Batch data input¶

Batch input manager

`BatchInput` ¶

Bases: Input

📁 BatchInput: Manages batch input data.

Attributes:

Name	Type	Description
`input_folder`	`str`	Folder to read input files.
`bucket`	`str`	S3 bucket name.
`s3_folder`	`str`	Folder within the S3 bucket.
`partition_scheme`	`Optional[str]`	Partitioning scheme for S3, e.g., "year/month/day".

Raises:

Type	Description
`FileNotExistError`	If the file does not exist.

Parameters:

Name	Type	Description	Default
`input_folder`	`str`	Folder to read input files from.	required
`bucket`	`str`	S3 bucket name.	required
`s3_folder`	`str`	Folder within the S3 bucket.	required
`partition_scheme`	`Optional[str]`	Partitioning scheme for S3, e.g., "year/month/day".	`None`

Usage

Initialize BatchInput¶

input = BatchInput("/path/to/input", "my_bucket", "s3/folder")

Get the input folder¶

folder = input.get()

Save a Spark DataFrame to the input folder¶

input.from_spark(my_dataframe)

Compose multiple BatchInput instances¶

composed = input.compose(input1, input2)

Copy files from S3 to the input folder¶

input.from_s3()

Collect metrics¶

metrics = input.collect_metrics()

`init(input_folder, bucket, s3_folder, partition_scheme=None)` ¶

Initialize a new BatchInput instance.

`collect_metrics()` ¶

Collect and return metrics, then clear them for future collection.

Returns:

Type	Description
`Dict[str, float]`	Dict[str, float]: Dictionary containing metrics.

`compose(*inputs)` ¶

Compose multiple BatchInput instances by merging their input folders.

Parameters:

Name	Type	Description	Default
`inputs`	`Input`	Variable number of BatchInput instances.	`()`

Returns:

Type	Description
`Union[bool, str]`	Union[bool, str]: True if successful, error message otherwise.
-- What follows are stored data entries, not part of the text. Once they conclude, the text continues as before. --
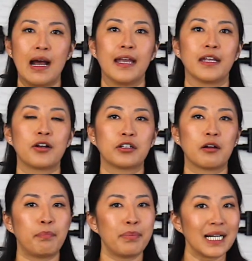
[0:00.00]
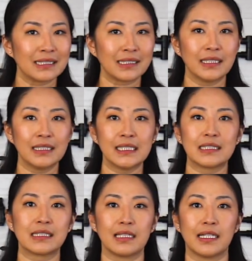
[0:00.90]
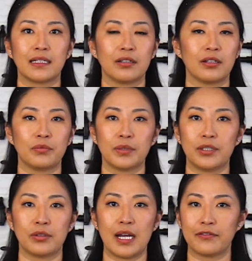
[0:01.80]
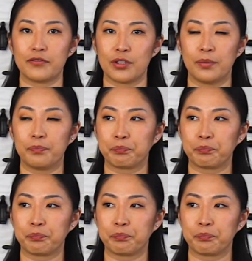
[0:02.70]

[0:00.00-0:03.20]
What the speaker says: I cook pasta in this, like, you know, when you have to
`from_kafka(input_topic, kafka_cluster_connection_string, nr_messages=1000, group_id='geniusrise', partition_scheme=None)` ¶

Consume messages from a Kafka topic and save them as JSON files in the input folder. Stops consuming after reaching the latest message or the specified number of messages.

Parameters:

Name	Type	Description	Default
`input_topic`	`str`	Kafka topic to consume data from.	required
`kafka_cluster_connection_string`	`str`	Connection string for the Kafka cluster.	required
`nr_messages`	`int`	Number of messages to consume. Defaults to 1000.	`1000`
`group_id`	`str`	Kafka consumer group ID. Defaults to "geniusrise".	`'geniusrise'`
`partition_scheme`	`Optional[str]`	Optional partitioning scheme for Kafka, e.g., "year/month/day".	`None`

Returns:

Name	Type	Description
`str`	`str`	The path to the folder where the consumed messages are saved as JSON files.

Raises:

Type	Description
`KafkaConnectionError`	If unable to connect to Kafka.
`Exception`	If any other error occurs during processing.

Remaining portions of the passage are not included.